__MATERIAL FOR THIS EXERCISE__
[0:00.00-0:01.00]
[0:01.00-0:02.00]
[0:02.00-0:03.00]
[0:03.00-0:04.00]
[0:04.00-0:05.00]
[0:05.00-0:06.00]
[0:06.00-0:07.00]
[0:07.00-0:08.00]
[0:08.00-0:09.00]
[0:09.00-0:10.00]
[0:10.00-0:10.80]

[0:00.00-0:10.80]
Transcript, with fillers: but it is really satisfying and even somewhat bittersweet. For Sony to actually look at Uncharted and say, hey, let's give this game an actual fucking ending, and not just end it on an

...

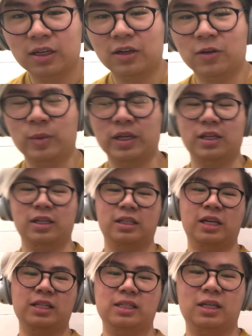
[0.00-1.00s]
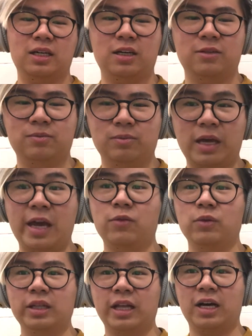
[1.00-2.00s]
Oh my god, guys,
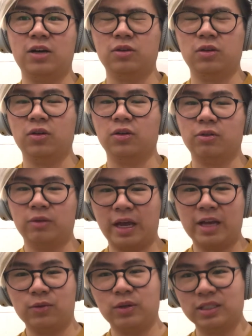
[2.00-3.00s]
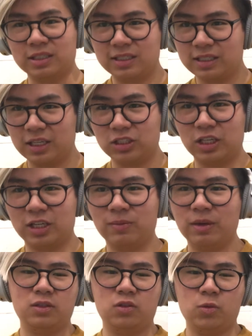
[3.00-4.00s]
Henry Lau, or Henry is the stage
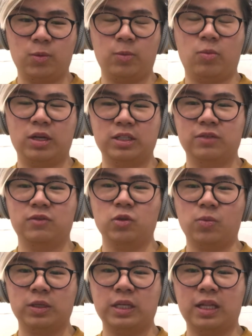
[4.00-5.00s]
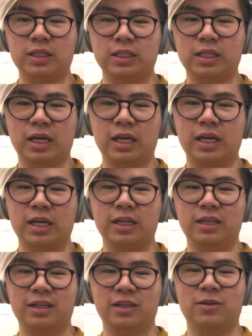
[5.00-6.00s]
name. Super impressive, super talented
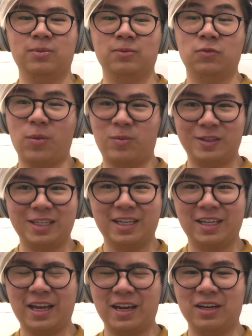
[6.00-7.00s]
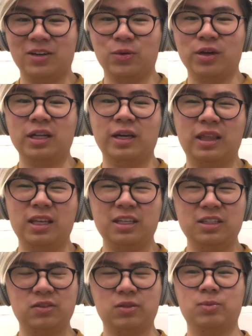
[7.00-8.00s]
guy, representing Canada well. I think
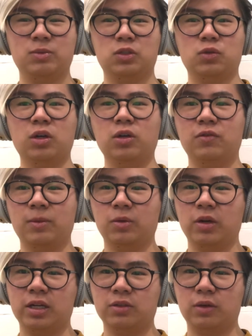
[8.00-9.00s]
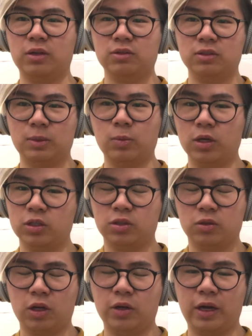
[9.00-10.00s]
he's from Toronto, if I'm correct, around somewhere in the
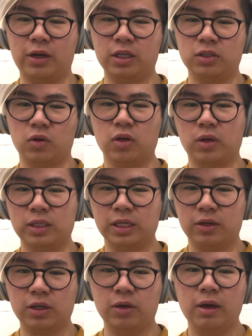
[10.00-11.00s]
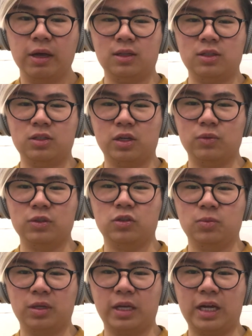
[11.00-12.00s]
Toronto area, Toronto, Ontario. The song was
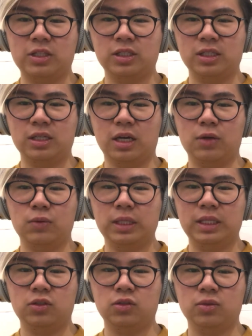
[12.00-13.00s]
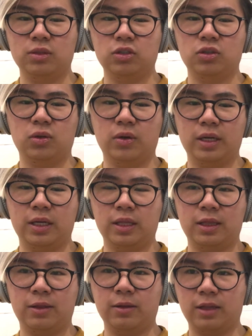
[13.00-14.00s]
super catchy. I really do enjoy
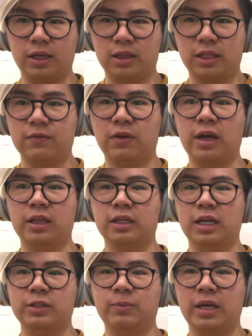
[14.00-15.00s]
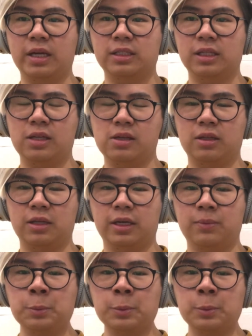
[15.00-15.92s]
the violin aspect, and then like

...

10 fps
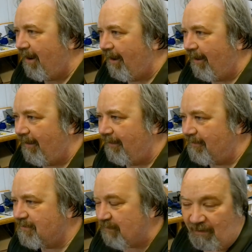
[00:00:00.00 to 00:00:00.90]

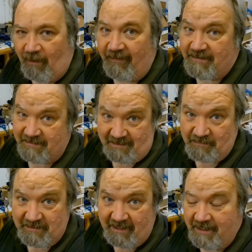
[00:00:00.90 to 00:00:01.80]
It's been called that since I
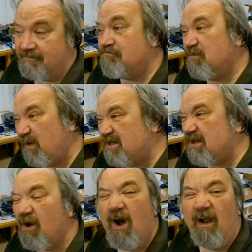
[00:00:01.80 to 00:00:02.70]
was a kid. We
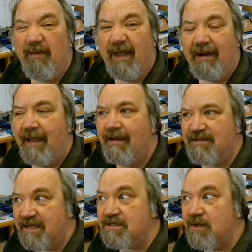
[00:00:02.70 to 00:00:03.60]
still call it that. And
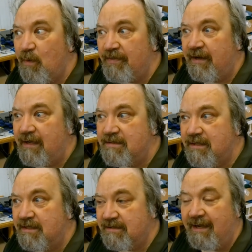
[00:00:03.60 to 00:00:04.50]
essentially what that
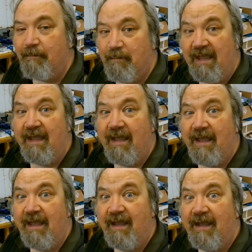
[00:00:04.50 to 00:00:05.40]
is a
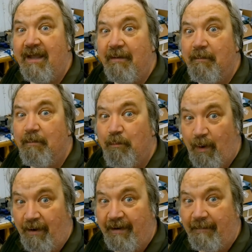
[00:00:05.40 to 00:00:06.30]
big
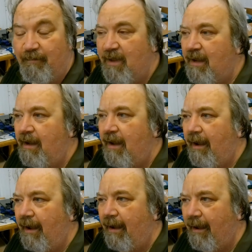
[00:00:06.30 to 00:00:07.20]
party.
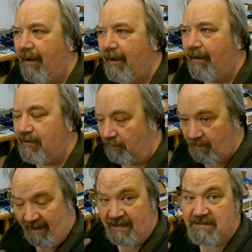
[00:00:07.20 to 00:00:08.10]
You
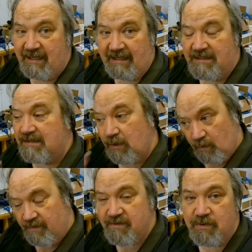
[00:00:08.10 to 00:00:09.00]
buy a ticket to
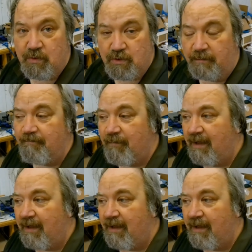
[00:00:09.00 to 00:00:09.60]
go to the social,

__THE PROBLEM__
Look back at the data above. Transcribe exactly the lines starting at the line that contains "[0:00.00-0:01.00]" and ending at the line that contains "Transcript, with fillers: but".

__ANSWER AREA__
[0:00.00-0:01.00]
[0:01.00-0:02.00]
[0:02.00-0:03.00]
[0:03.00-0:04.00]
[0:04.00-0:05.00]
[0:05.00-0:06.00]
[0:06.00-0:07.00]
[0:07.00-0:08.00]
[0:08.00-0:09.00]
[0:09.00-0:10.00]
[0:10.00-0:10.80]

[0:00.00-0:10.80]
Transcript, with fillers: but it is really satisfying and even somewhat bittersweet. For Sony to actually look at Uncharted and say, hey, let's give this game an actual fucking ending, and not just end it on an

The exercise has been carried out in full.